The EU-wide stress test will be conducted on a much larger sample compared to previous years, covering 70 EU banks and 75% of total banking assets in the EU.
- The exercise assesses the performance of banks under a baseline and adverse scenario during the period 2023-25.
- The adverse scenario assumes a hypothetical worsening of geopolitical tensions leading to a severe decline in GDP with persistent inflation and high interest rates. The adverse scenario is designed to ensure a significant severity of various macro-economic and financial shocks across all EU countries and, for the first time, depicts a breakdown of the shocks (on real gross value added) by economic sectors.

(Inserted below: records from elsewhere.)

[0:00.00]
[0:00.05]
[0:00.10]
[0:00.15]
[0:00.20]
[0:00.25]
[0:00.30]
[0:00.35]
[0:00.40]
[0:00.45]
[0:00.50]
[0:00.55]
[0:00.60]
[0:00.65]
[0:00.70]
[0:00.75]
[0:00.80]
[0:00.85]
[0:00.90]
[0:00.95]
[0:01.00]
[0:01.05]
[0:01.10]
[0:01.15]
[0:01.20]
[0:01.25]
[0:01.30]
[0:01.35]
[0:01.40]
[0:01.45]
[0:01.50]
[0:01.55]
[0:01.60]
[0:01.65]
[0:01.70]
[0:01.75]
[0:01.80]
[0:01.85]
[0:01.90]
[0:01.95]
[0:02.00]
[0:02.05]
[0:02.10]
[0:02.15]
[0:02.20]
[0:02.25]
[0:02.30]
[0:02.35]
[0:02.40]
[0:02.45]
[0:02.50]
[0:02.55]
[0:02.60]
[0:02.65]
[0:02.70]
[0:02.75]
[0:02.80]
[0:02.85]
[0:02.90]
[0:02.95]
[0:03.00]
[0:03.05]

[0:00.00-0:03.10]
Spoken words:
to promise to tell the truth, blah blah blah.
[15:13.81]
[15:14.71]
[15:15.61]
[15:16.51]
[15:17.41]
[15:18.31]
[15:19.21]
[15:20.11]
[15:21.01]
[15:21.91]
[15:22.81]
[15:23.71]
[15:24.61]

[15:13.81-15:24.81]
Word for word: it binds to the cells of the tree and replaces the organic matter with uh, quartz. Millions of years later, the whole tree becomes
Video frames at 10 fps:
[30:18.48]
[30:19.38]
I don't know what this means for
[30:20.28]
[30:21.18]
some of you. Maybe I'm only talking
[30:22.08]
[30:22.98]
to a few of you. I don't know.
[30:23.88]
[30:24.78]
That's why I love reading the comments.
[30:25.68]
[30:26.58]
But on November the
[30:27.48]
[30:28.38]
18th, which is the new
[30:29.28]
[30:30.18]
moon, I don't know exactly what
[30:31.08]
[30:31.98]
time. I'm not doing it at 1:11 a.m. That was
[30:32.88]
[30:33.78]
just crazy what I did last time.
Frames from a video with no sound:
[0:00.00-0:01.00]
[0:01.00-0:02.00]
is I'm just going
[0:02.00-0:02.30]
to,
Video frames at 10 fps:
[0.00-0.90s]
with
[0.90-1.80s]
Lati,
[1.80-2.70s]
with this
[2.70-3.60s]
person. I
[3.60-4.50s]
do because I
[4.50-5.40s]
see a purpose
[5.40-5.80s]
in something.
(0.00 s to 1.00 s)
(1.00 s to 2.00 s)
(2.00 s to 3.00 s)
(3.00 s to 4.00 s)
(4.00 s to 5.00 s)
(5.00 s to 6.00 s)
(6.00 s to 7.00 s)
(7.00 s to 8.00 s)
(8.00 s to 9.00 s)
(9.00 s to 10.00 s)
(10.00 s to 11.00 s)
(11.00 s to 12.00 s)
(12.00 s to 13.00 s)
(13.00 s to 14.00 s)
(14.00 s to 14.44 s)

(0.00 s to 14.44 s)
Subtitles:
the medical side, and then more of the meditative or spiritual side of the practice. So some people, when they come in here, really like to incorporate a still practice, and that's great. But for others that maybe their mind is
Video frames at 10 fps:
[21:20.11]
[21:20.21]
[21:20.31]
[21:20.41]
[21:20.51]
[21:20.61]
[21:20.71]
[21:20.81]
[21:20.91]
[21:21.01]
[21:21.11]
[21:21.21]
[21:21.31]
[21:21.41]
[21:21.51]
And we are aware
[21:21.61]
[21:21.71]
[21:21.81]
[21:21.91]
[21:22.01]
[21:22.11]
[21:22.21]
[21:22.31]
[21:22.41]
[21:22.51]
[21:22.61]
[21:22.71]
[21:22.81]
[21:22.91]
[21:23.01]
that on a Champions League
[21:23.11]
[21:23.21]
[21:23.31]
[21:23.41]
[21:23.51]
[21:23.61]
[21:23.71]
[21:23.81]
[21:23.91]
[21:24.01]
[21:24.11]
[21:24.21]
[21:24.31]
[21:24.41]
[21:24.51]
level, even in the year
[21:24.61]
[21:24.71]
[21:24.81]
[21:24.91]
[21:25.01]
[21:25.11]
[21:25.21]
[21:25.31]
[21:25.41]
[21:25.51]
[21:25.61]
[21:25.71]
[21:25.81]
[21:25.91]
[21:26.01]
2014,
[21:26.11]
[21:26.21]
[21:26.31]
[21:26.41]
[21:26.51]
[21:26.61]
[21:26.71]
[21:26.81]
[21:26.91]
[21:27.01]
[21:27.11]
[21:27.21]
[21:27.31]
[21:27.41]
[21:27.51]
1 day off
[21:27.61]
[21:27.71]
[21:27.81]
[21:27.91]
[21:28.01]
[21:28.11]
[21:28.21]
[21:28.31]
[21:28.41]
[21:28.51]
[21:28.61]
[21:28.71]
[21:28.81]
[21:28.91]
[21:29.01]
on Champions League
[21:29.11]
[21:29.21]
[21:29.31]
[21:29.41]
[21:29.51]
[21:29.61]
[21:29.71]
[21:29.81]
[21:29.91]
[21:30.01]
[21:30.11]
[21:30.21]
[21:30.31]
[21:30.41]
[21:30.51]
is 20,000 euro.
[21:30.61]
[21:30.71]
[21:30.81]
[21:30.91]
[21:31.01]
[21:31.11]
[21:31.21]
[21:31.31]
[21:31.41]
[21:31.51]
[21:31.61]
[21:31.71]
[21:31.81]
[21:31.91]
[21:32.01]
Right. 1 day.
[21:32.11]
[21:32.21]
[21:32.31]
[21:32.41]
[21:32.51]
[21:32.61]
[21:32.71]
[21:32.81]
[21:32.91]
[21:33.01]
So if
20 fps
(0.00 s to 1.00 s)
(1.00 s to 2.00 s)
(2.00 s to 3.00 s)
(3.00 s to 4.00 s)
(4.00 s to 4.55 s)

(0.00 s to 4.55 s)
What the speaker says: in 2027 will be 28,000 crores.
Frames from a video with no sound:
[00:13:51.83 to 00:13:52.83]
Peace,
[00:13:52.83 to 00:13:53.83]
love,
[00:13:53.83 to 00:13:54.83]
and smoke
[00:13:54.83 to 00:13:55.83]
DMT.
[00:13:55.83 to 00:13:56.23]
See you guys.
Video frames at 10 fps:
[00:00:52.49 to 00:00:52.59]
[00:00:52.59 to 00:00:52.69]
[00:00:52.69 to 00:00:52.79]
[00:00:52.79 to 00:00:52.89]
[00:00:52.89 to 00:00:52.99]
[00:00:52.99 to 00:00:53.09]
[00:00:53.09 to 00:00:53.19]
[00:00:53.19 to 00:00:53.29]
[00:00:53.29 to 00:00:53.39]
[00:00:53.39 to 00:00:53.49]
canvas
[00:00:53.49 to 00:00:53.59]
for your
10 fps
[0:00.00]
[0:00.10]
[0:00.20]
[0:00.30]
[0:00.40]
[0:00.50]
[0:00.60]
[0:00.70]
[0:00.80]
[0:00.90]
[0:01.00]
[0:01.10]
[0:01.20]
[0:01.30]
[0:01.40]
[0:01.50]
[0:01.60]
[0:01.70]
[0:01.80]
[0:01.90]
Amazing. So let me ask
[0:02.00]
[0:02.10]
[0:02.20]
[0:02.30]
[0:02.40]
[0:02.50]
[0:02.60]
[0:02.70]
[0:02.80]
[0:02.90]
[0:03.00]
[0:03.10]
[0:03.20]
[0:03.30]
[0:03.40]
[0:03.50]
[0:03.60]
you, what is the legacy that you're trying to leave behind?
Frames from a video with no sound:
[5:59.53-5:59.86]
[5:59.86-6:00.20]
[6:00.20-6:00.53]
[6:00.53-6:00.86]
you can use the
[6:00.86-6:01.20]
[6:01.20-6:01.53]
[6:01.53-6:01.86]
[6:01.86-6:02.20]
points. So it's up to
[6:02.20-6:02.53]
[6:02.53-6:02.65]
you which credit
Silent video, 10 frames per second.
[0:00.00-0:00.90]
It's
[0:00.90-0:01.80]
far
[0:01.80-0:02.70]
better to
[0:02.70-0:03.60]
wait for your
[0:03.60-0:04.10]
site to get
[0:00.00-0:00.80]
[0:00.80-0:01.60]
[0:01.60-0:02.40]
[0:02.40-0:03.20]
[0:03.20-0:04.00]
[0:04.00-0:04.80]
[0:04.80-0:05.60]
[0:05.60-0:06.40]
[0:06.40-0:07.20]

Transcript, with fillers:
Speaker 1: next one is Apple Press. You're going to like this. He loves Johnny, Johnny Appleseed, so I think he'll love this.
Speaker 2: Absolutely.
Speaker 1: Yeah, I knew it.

The European Banking Authority (EBA) launched today the 2023 EU-wide stress test and released the macroeconomic scenarios. This year’s EU-wide stress test is designed to provide valuable input for assessing the resilience of the European banking sector in the current uncertain and changing macroeconomic environment. The adverse scenario is based on a narrative of hypothetical heightened geopolitical tensions, with high inflation and higher interest rates having strong adverse effects on private consumption and investments, both domestically and globally. In terms of GDP decline, the 2023 adverse scenario is the most severe used in the EU wide stress up to now. The severe nature of the adverse scenario reflects a deliberate choice and reflects the purpose of the stress test exercise, which is to assess the resilience of the European banking system to a hypothetical severely deteriorated macro-environment. The EBA expects to publish the results of the exercise at the end of July 2023.
Objectives and the scope of the stress test
The stress test assesses the solvency of EU banks in a hypothetical adverse macroeconomic scenario over a three-year horizon (2023-25). The objectives of the stress test are to:
- assess and compare the overall resilience of EU banks to relevant severe economic shocks.
- assess if bank capital levels are sufficient to ensure banks can support the economy in periods of stress.
- foster market discipline through transparent publication of consistent, granular and comparable data at a bank-by-bank level.
- provide input to the Supervisory Review and Evaluation Process (SREP) for competent supervisory authorities.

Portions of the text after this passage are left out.